Saved data entries:
▶

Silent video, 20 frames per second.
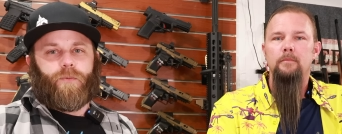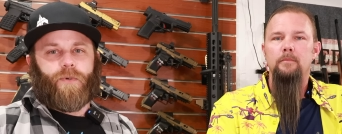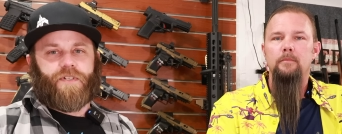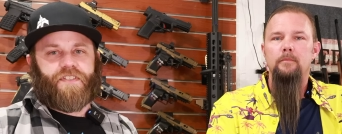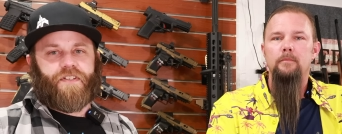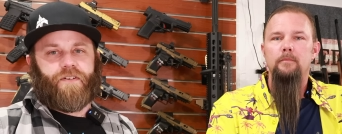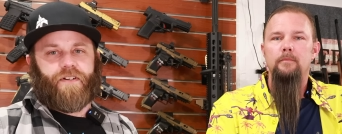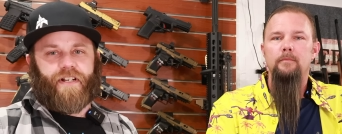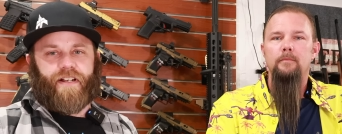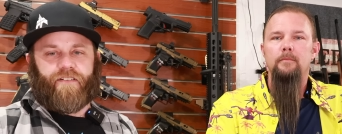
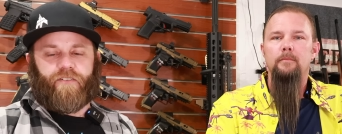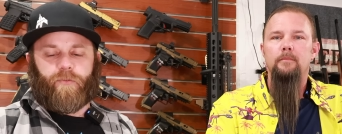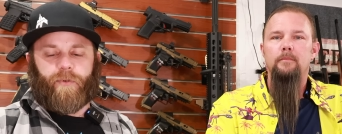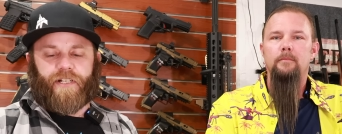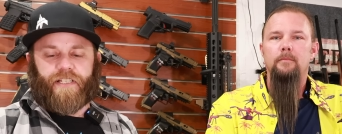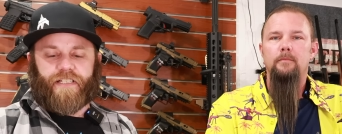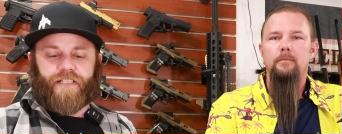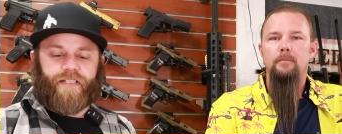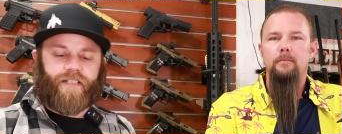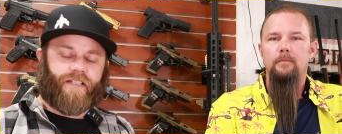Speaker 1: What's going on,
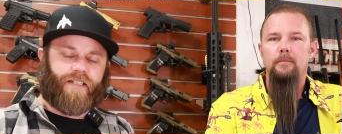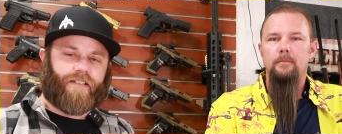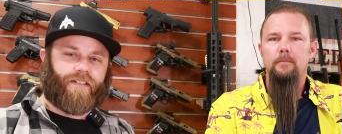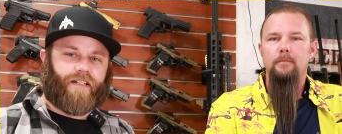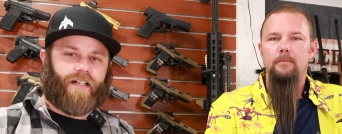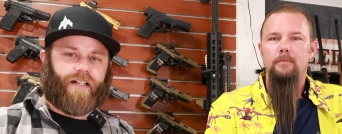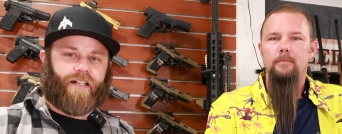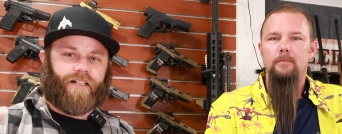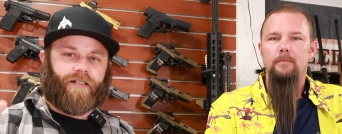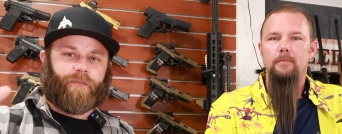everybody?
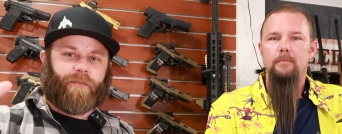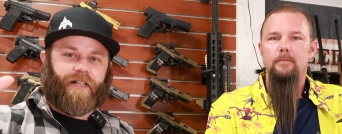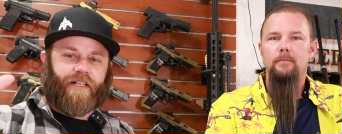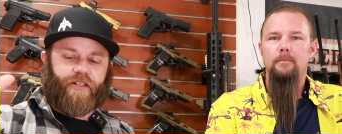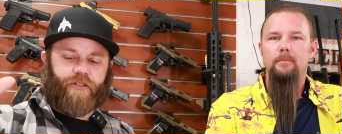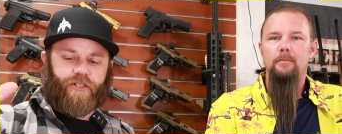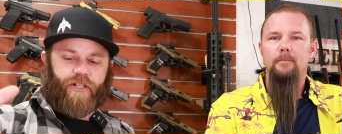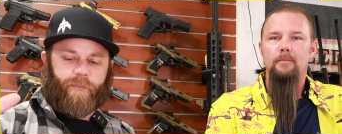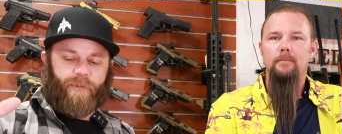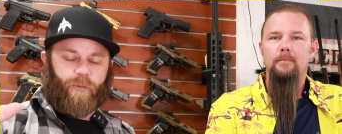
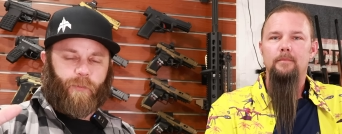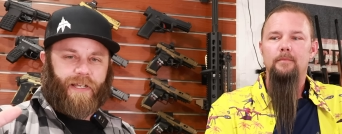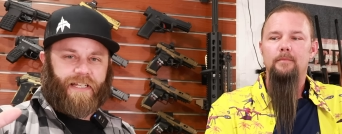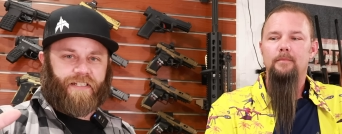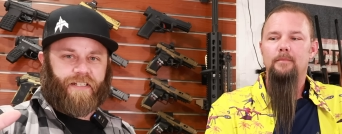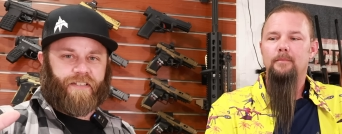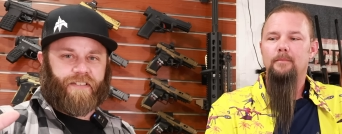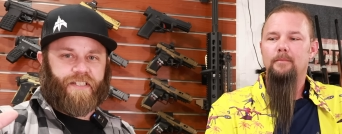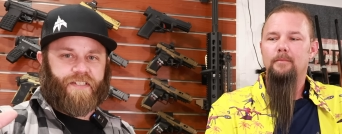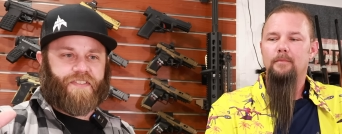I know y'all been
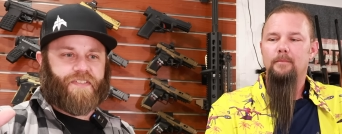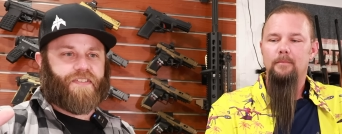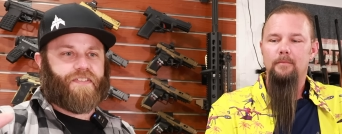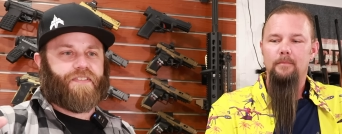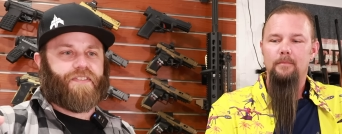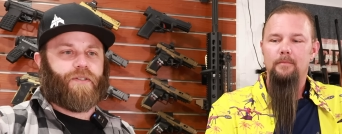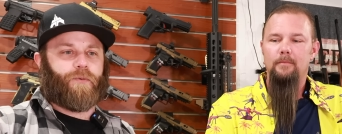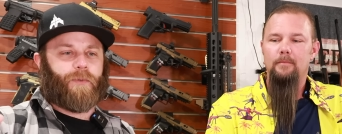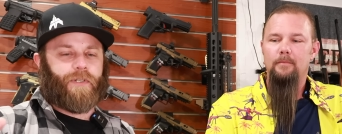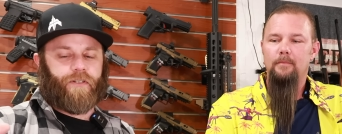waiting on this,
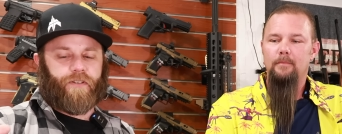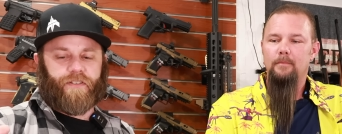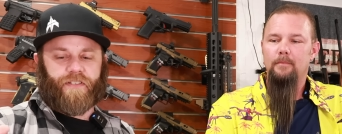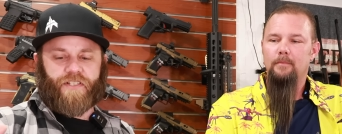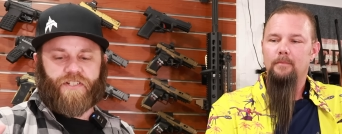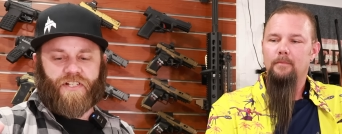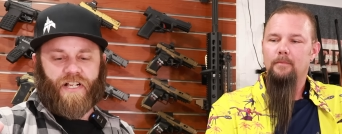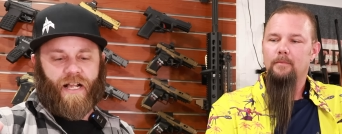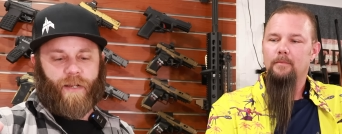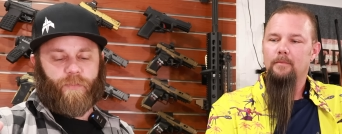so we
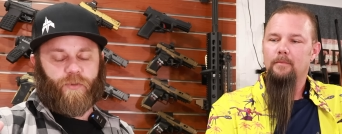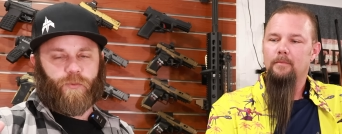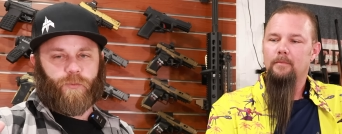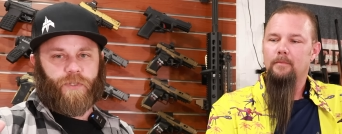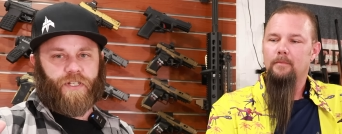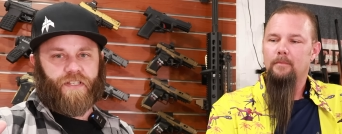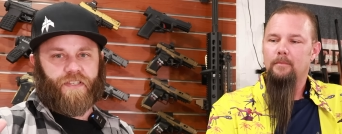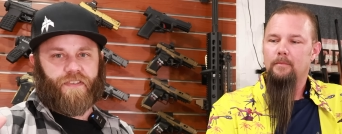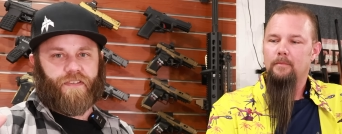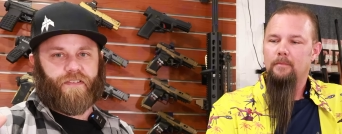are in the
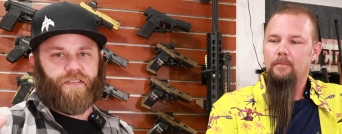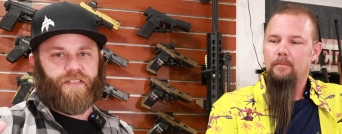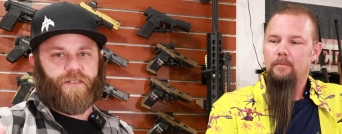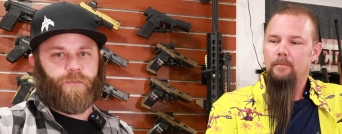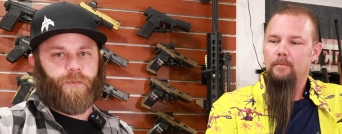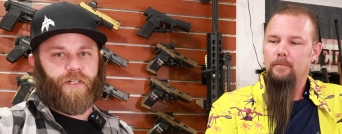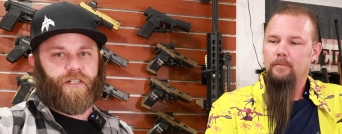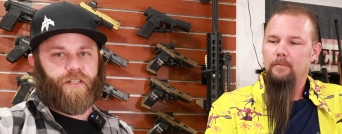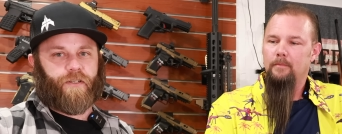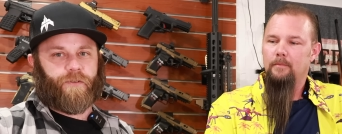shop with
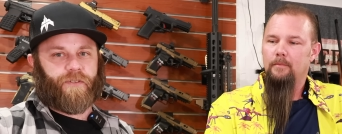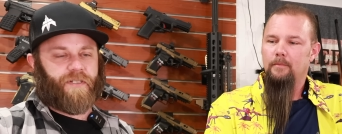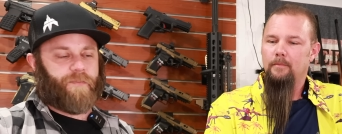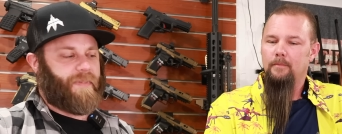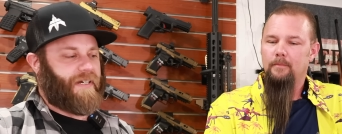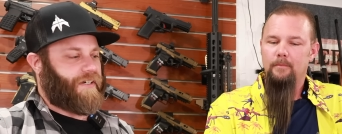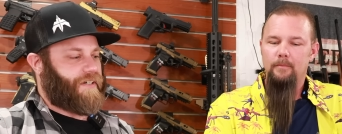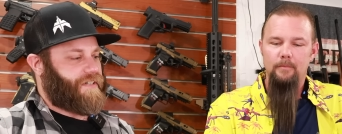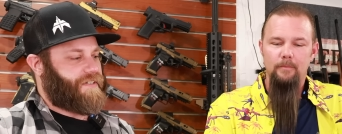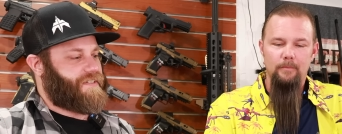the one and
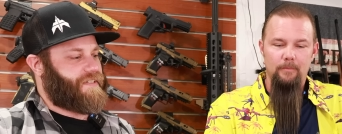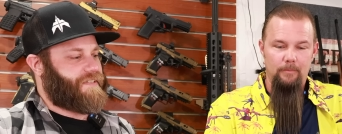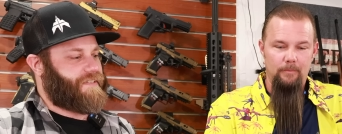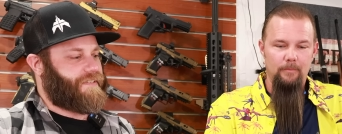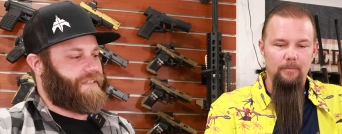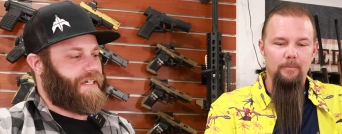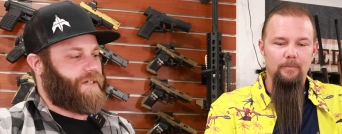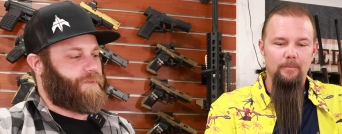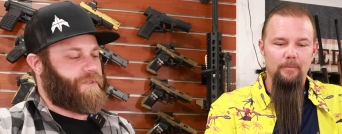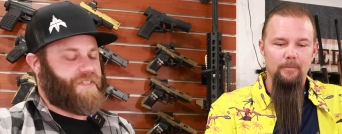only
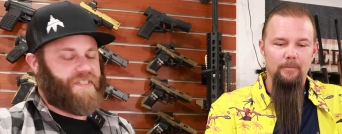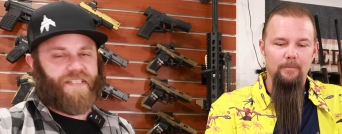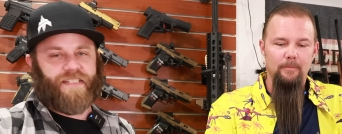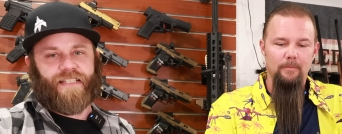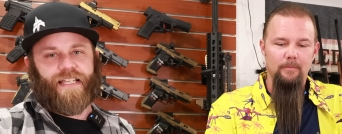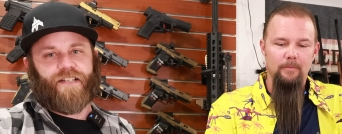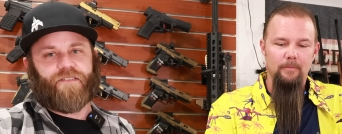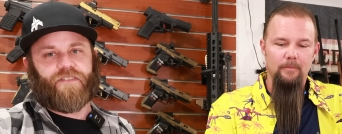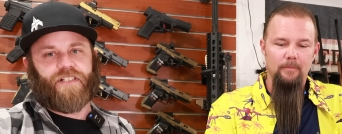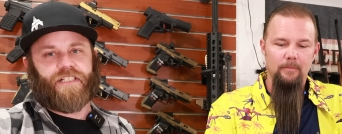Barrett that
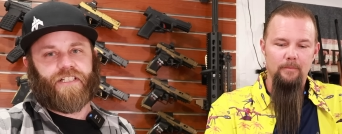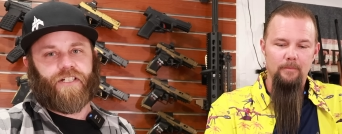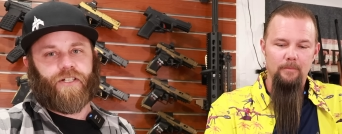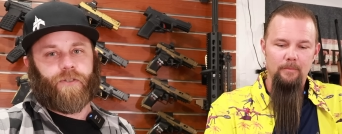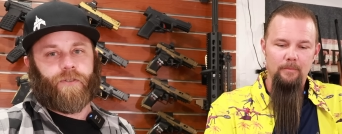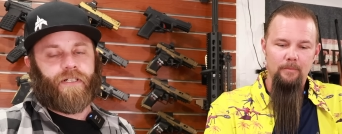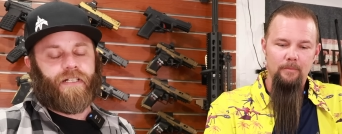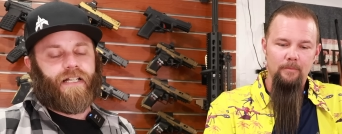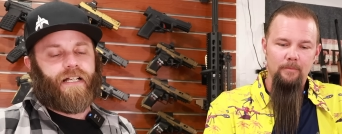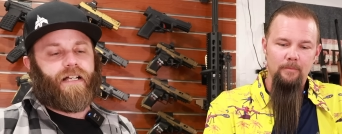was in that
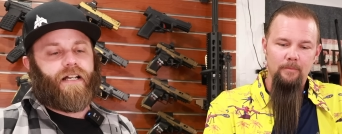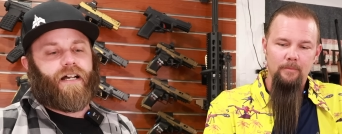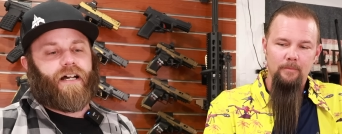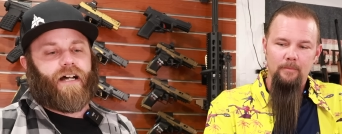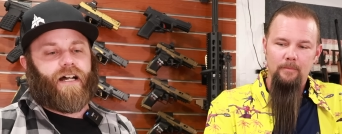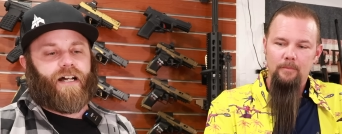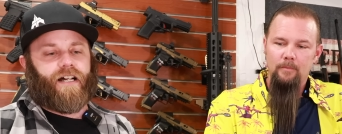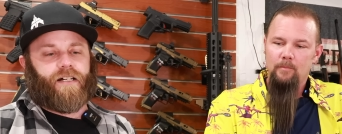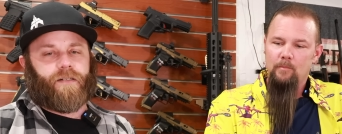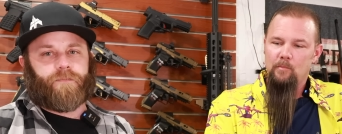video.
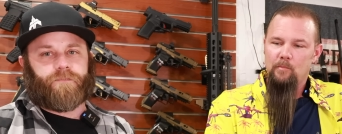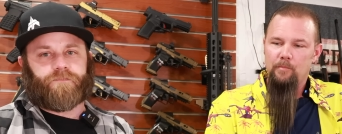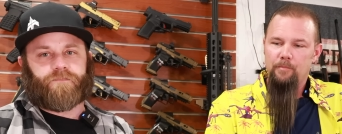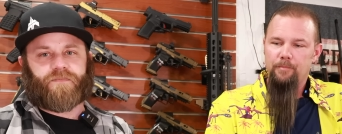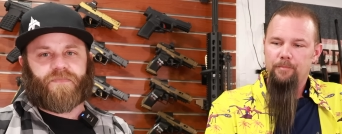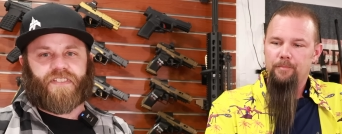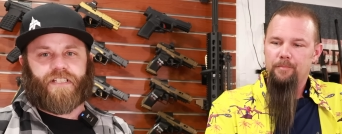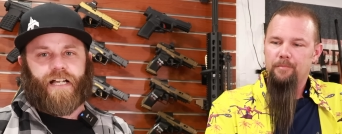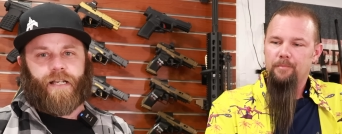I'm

◀
▶

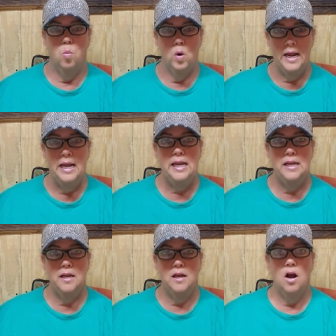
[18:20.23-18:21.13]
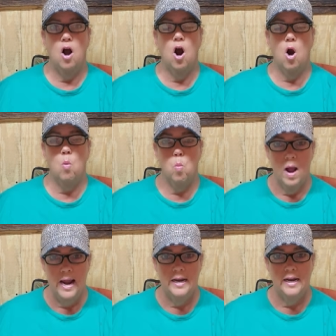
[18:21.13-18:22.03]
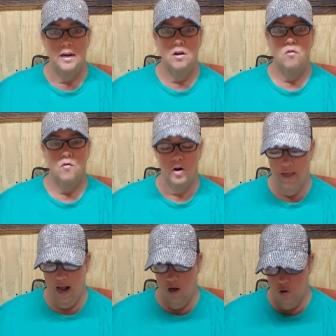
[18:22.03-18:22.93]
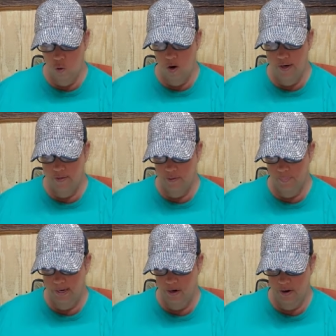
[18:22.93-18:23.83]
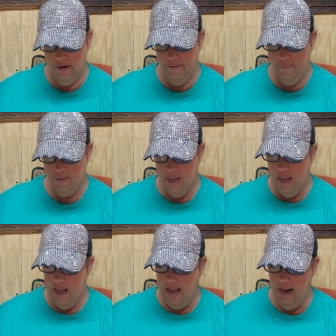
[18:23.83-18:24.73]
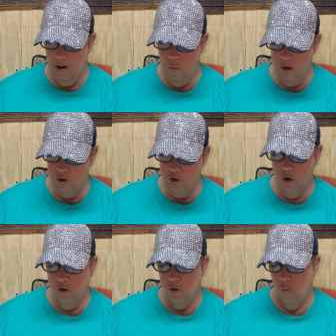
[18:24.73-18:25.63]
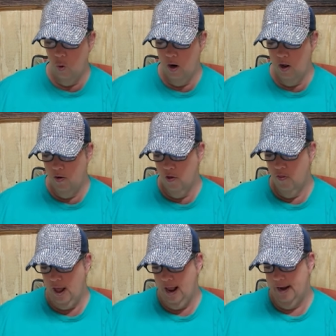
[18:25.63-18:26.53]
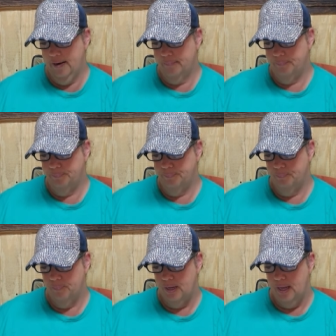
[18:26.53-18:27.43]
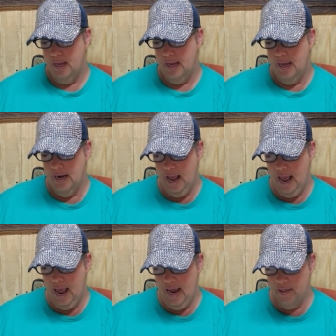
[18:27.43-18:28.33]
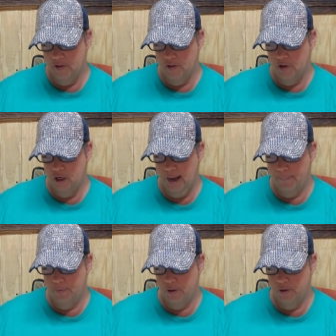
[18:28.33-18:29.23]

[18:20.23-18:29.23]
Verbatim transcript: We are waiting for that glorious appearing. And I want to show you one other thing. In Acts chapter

◀

### Instructions for the task
Retype the lines above exactly as they appear, from the line containing "[18:20.23-18:21.13]" through the line containing "Verbatim transcript: We", and leave out any pictures.

### Written answer
[18:20.23-18:21.13]
[18:21.13-18:22.03]
[18:22.03-18:22.93]
[18:22.93-18:23.83]
[18:23.83-18:24.73]
[18:24.73-18:25.63]
[18:25.63-18:26.53]
[18:26.53-18:27.43]
[18:27.43-18:28.33]
[18:28.33-18:29.23]

[18:20.23-18:29.23]
Verbatim transcript: We are waiting for that glorious appearing. And I want to show you one other thing. In Acts chapter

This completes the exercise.